Complete step-by-step answer:
First, we will write the factors of the numbers in the numerators and denominators in their exponential form. Therefore, we get,
\[{\left( {\dfrac{{81}}{{16}}} \right)^{\dfrac{{ - 3}}{4}}} \times \left[ {{{\left( {\dfrac{{25}}{9}} \right)}^{\dfrac{{ - 3}}{2}}} \div {{\left( {\dfrac{5}{2}} \right)}^{ - 3}}} \right] = {\left( {\dfrac{{{3^4}}}{{{2^4}}}} \right)^{\dfrac{{ - 3}}{4}}} \times \left[ {{{\left( {\dfrac{{{5^2}}}{{{3^2}}}} \right)}^{\dfrac{{ - 3}}{2}}} \div {{\left( {\dfrac{5}{2}} \right)}^{ - 3}}} \right]\]
Now, we know that \[\dfrac{{{a^m}}}{{{b^m}}} = {\left( {\dfrac{a}{b}} \right)^m}\].
Using this formula in the above equation, we get,
\[ \Rightarrow {\left( {\dfrac{{81}}{{16}}} \right)^{\dfrac{{ - 3}}{4}}} \times \left[ {{{\left( {\dfrac{{25}}{9}} \right)}^{\dfrac{{ - 3}}{2}}} \div {{\left( {\dfrac{5}{2}} \right)}^{ - 3}}} \right] = {\left( {\dfrac{3}{2}} \right)^{\dfrac{{ - 3 \times 4}}{4}}} \times \left[ {{{\left( {\dfrac{5}{3}} \right)}^{\dfrac{{ - 3 \times 2}}{2}}} \div {{\left( {\dfrac{5}{2}} \right)}^{ - 3}}} \right]\]
Simplifying the exponent, we get
\[ \Rightarrow {\left( {\dfrac{{81}}{{16}}} \right)^{\dfrac{{ - 3}}{4}}} \times \left[ {{{\left( {\dfrac{{25}}{9}} \right)}^{\dfrac{{ - 3}}{2}}} \div {{\left( {\dfrac{5}{2}} \right)}^{ - 3}}} \right] = {\left( {\dfrac{3}{2}} \right)^{ - 3}} \times \left[ {{{\left( {\dfrac{5}{3}} \right)}^{ - 3}} \div {{\left( {\dfrac{5}{2}} \right)}^{ - 3}}} \right]\]
Now, since the power is negative, hence, to make it positive, we will do the inverse of the fractions. Therefore, we get
\[ \Rightarrow {\left( {\dfrac{{81}}{{16}}} \right)^{\dfrac{{ - 3}}{4}}} \times \left[ {{{\left( {\dfrac{{25}}{9}} \right)}^{\dfrac{{ - 3}}{2}}} \div {{\left( {\dfrac{5}{2}} \right)}^{ - 3}}} \right] = {\left( {\dfrac{2}{3}} \right)^3} \times \left[ {{{\left( {\dfrac{3}{5}} \right)}^3} \div {{\left( {\dfrac{2}{5}} \right)}^3}} \right]\]

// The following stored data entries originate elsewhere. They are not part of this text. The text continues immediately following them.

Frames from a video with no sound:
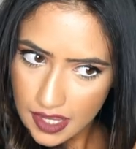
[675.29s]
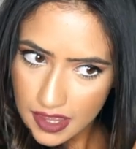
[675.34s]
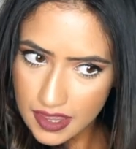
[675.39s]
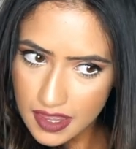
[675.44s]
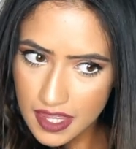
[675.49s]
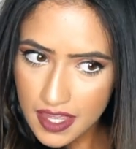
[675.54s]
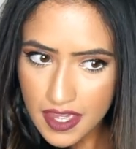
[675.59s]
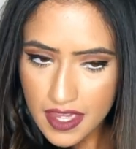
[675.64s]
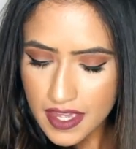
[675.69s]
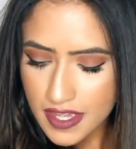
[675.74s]

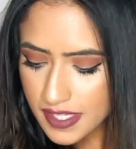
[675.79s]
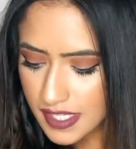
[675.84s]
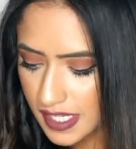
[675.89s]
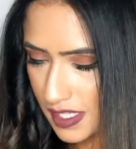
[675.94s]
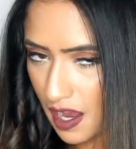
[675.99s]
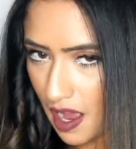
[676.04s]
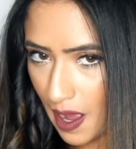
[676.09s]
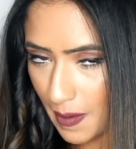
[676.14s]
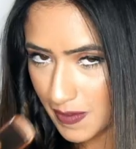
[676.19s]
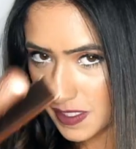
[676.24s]
These
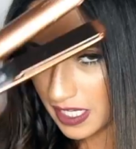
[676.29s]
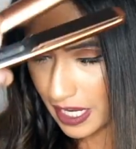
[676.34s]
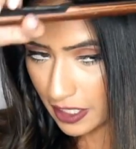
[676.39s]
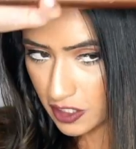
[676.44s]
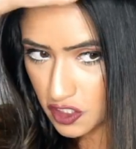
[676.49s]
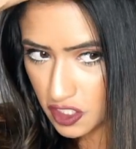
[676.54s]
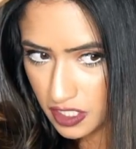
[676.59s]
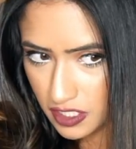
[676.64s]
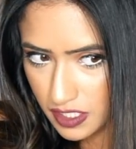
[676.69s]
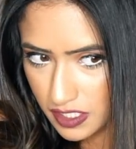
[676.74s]
top
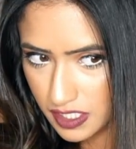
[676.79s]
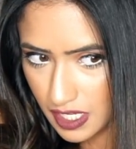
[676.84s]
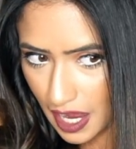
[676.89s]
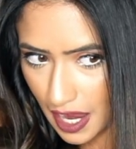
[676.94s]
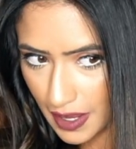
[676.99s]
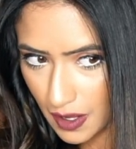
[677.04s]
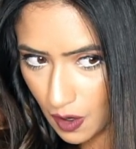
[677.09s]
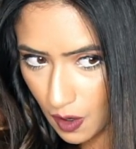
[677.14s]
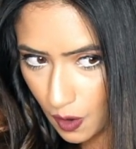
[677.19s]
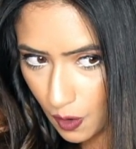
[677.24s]
sections,
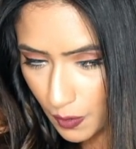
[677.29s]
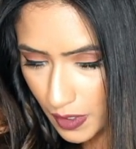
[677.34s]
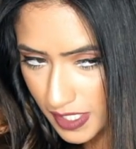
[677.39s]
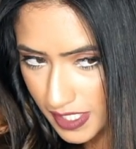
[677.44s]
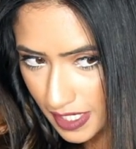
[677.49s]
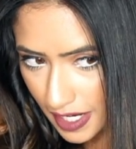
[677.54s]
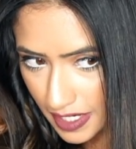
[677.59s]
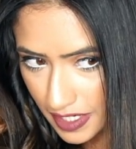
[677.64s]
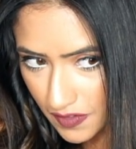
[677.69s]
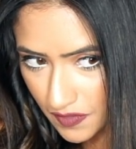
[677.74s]
I always
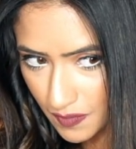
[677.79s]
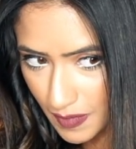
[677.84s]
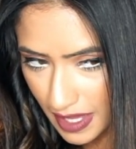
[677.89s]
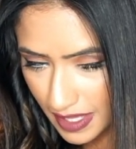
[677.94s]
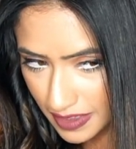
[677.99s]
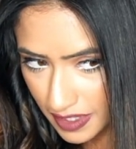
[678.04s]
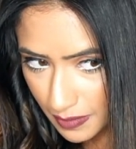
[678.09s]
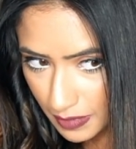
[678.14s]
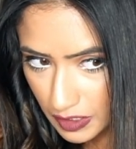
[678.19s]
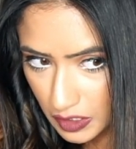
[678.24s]
kind of make
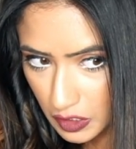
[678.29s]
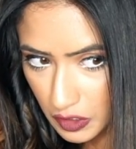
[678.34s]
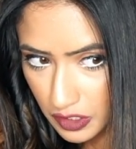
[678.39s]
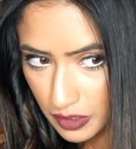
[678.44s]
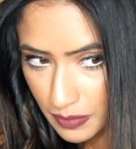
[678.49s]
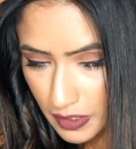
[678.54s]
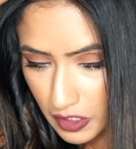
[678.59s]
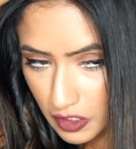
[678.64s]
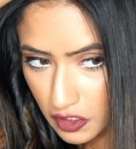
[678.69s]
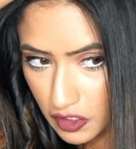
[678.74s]
them a little
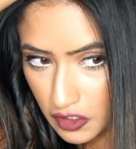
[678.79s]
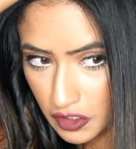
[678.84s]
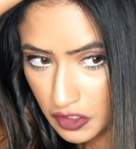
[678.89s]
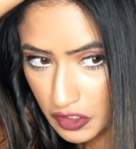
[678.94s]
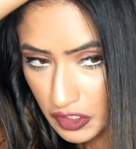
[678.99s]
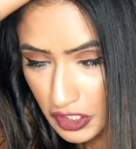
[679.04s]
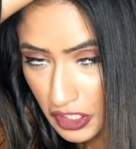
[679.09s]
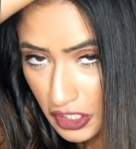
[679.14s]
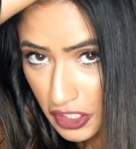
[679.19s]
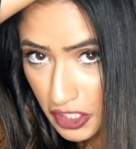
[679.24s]
bit
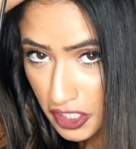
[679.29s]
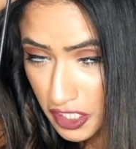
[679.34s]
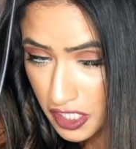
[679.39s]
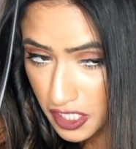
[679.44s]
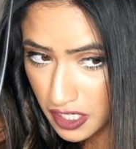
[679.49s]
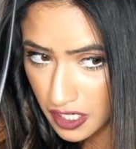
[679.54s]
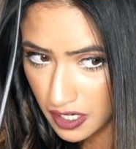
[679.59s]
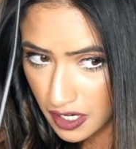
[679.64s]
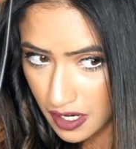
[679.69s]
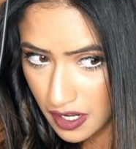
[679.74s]
curlier,
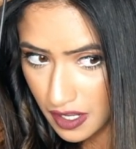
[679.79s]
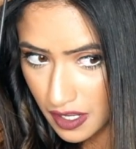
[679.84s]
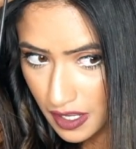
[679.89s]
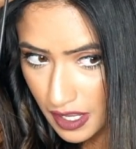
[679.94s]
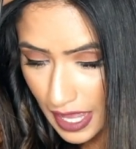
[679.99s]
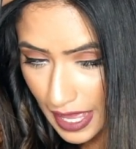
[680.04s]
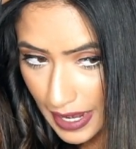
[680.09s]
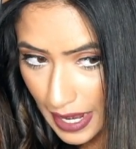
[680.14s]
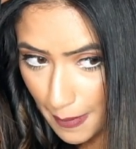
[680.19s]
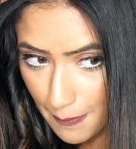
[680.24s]

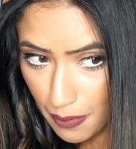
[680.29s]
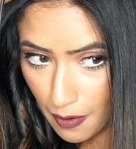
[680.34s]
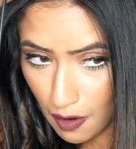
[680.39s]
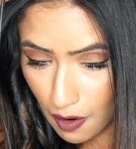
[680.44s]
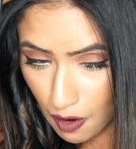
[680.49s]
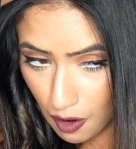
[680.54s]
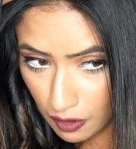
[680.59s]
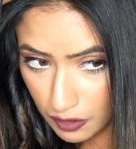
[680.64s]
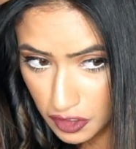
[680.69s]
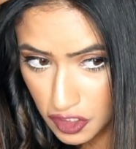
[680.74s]
and I
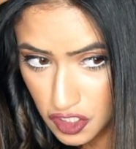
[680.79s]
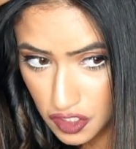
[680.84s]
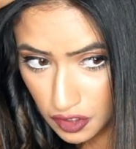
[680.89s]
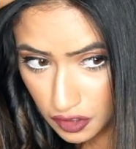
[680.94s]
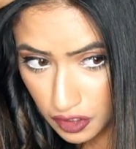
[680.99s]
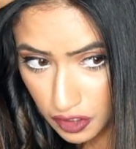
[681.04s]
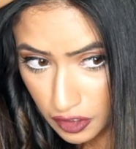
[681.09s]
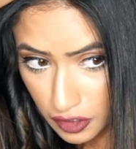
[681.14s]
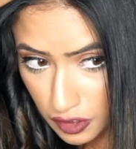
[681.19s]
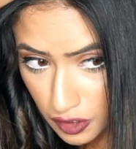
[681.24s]
polish the
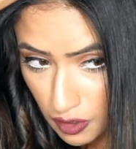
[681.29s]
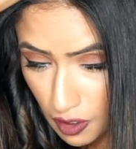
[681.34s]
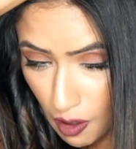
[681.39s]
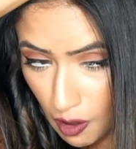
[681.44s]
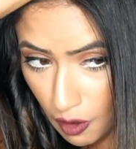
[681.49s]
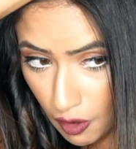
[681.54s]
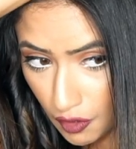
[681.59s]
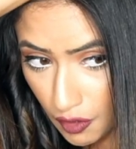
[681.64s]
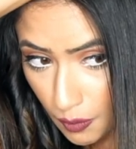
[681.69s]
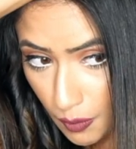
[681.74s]
curl
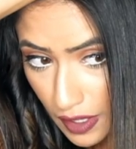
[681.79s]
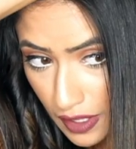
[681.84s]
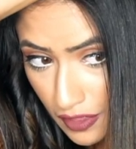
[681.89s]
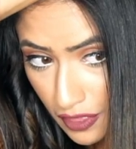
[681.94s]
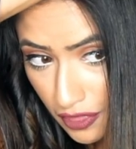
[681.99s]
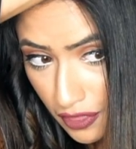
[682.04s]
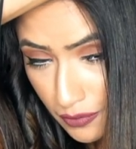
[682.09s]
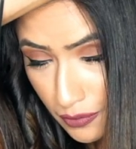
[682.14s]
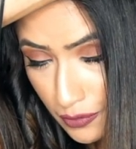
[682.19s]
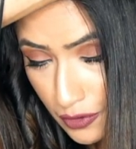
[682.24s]
all the way
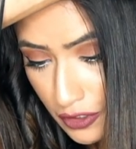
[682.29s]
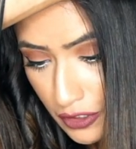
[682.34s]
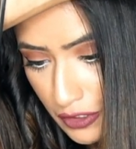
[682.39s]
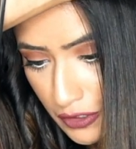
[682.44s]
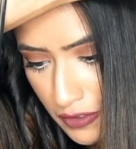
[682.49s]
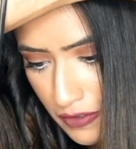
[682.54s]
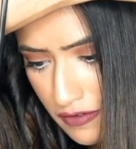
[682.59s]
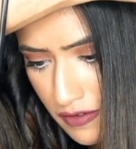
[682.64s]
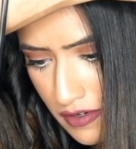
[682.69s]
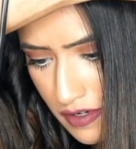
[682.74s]

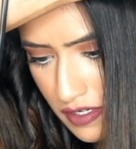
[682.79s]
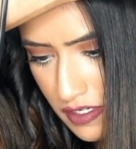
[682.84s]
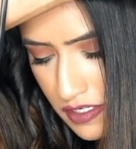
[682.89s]
through,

Now, we know that multiplication is the reverse of division and vice-versa. Hence, to remove the division sign from the bracket, we will substitute it with a multiplication sign and do the reverse of the fraction which is acting as a divisor.
\[ \Rightarrow {\left( {\dfrac{{81}}{{16}}} \right)^{\dfrac{{ - 3}}{4}}} \times \left[ {{{\left( {\dfrac{{25}}{9}} \right)}^{\dfrac{{ - 3}}{2}}} \div {{\left( {\dfrac{5}{2}} \right)}^{ - 3}}} \right] = {\left( {\dfrac{2}{3}} \right)^3} \times \left[ {{{\left( {\dfrac{3}{5}} \right)}^3} \times {{\left( {\dfrac{5}{2}} \right)}^3}} \right]\]

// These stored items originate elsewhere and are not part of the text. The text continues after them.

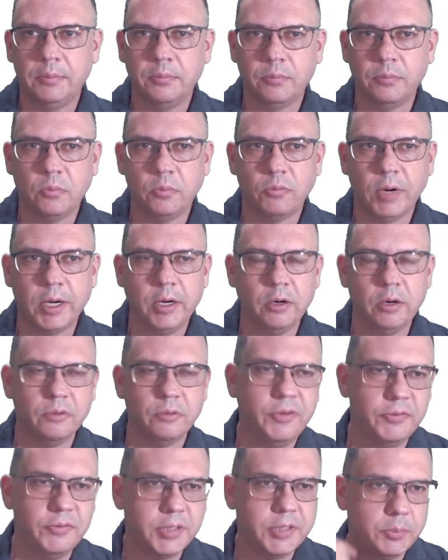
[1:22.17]
right here on the
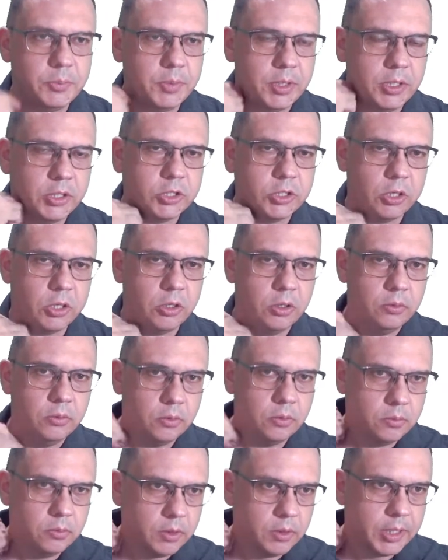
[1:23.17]
15-minute chart,
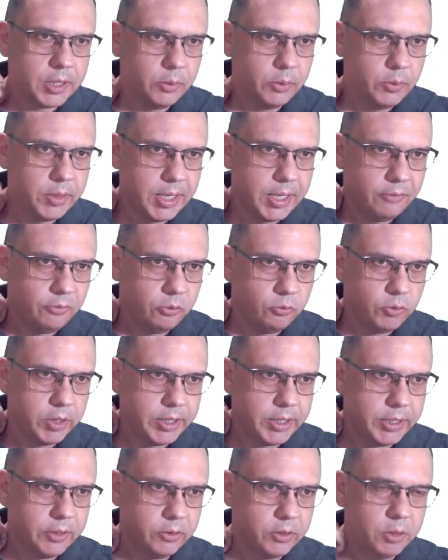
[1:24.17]
okay, we have a red
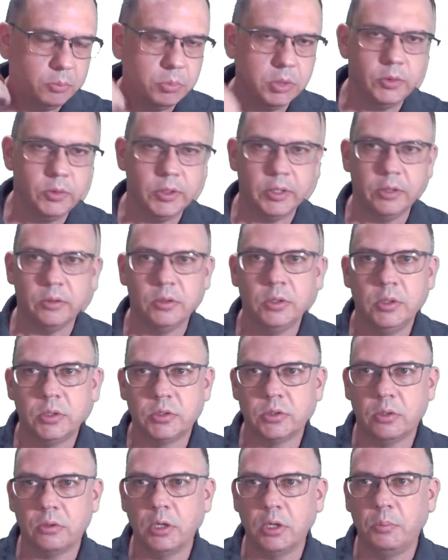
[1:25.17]
arrow and a blue arrow, so
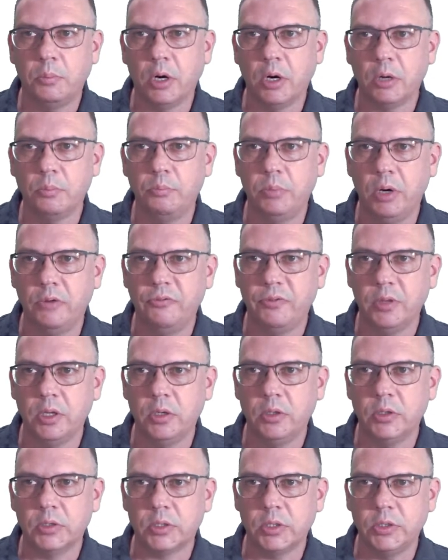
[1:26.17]
I'm going to mark both of
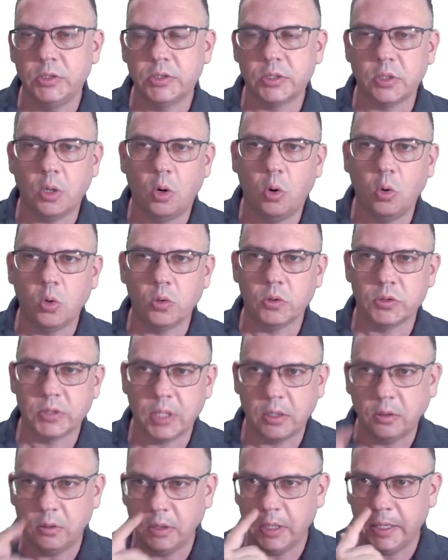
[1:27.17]
those using a
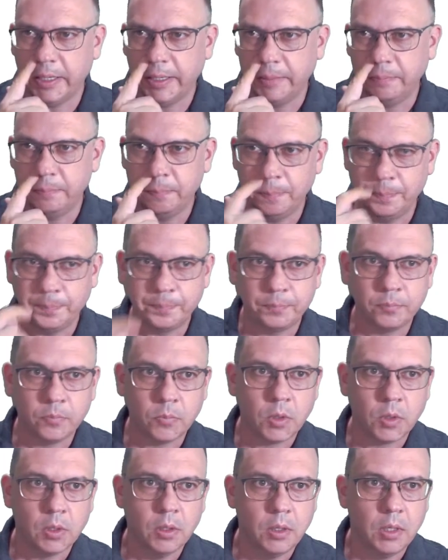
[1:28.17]
horizontal line.
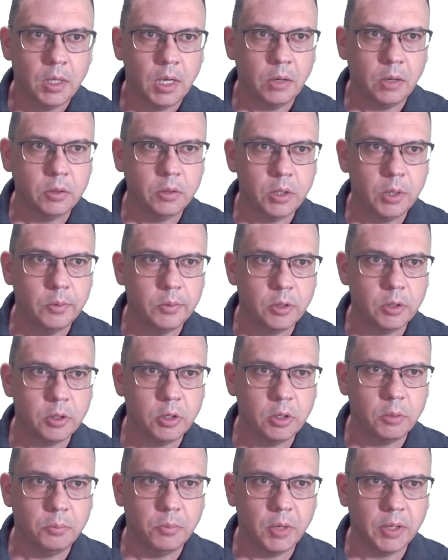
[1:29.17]
I'm going to come here, I'm
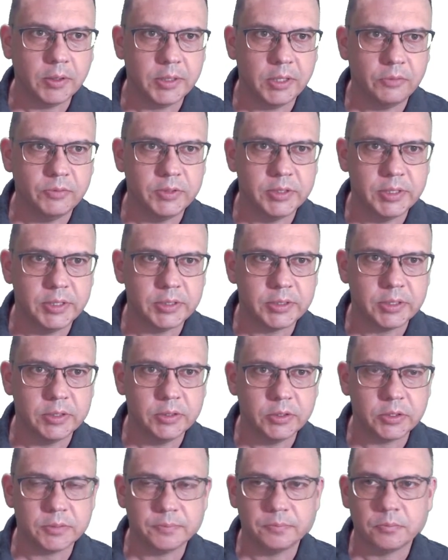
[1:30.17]
going to mark that
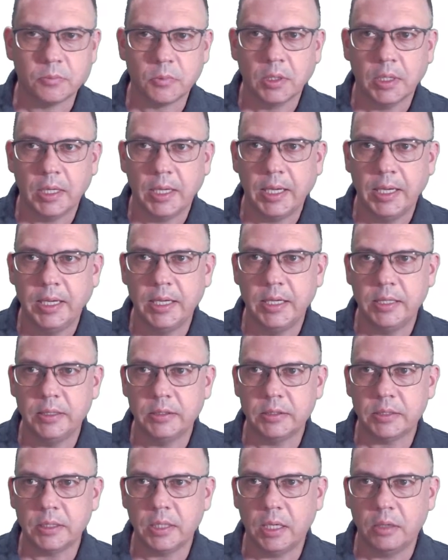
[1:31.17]
resistance, and
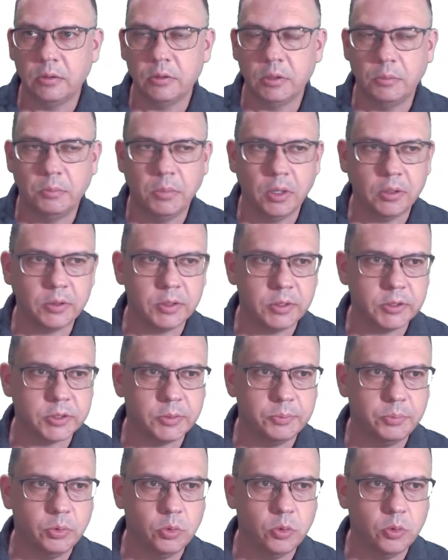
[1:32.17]
I'm going to mark the
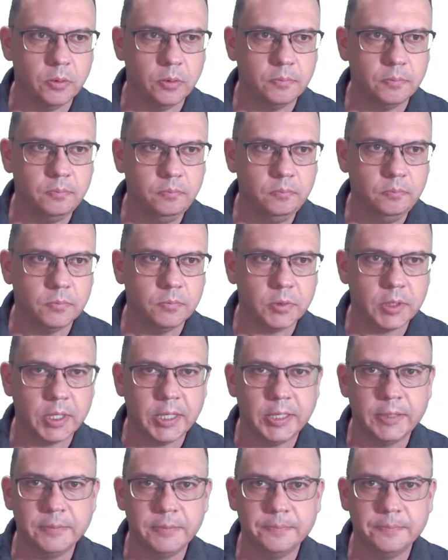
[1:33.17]
support. Okay,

Again, using the formula \[{\left( {\dfrac{a}{b}} \right)^m} = \dfrac{{{a^m}}}{{{b^m}}}\] and multiplying all the three fractions by removing the bracket between them, we get,
\[ \Rightarrow {\left( {\dfrac{{81}}{{16}}} \right)^{\dfrac{{ - 3}}{4}}} \times \left[ {{{\left( {\dfrac{{25}}{9}} \right)}^{\dfrac{{ - 3}}{2}}} \div {{\left( {\dfrac{5}{2}} \right)}^{ - 3}}} \right] = \dfrac{{{2^3}}}{{{3^3}}} \times \dfrac{{{3^3}}}{{{5^3}}} \times \dfrac{{{5^3}}}{{{2^3}}}\]
Now, cancelling out the same terms from the numerator and denominator, we get
\[ \Rightarrow {\left( {\dfrac{{81}}{{16}}} \right)^{\dfrac{{ - 3}}{4}}} \times \left[ {{{\left( {\dfrac{{25}}{9}} \right)}^{\dfrac{{ - 3}}{2}}} \div {{\left( {\dfrac{5}{2}} \right)}^{ - 3}}} \right] = 1\]

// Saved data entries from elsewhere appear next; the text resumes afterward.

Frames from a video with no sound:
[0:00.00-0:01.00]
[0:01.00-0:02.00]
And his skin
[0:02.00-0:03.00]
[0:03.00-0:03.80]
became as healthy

Therefore, \[{\left( {\dfrac{{81}}{{16}}} \right)^{\dfrac{{ - 3}}{4}}} \times \left[ {{{\left( {\dfrac{{25}}{9}} \right)}^{\dfrac{{ - 3}}{2}}} \div {{\left( {\dfrac{5}{2}} \right)}^{ - 3}}} \right]\] is simplified as 1.
Hence, this is the required answer.

Note: An exponent tells us how many times we have to multiply the base with itself to find the required number. Hence, when we were converting the numbers in their exponential form, we should take care that we have multiplied the correct number of factors and then written them in exponential form by counting them correctly. This is the most important step as if this step is wrong then solving this question will not be an easy task due to the presence of denominators in the given powers.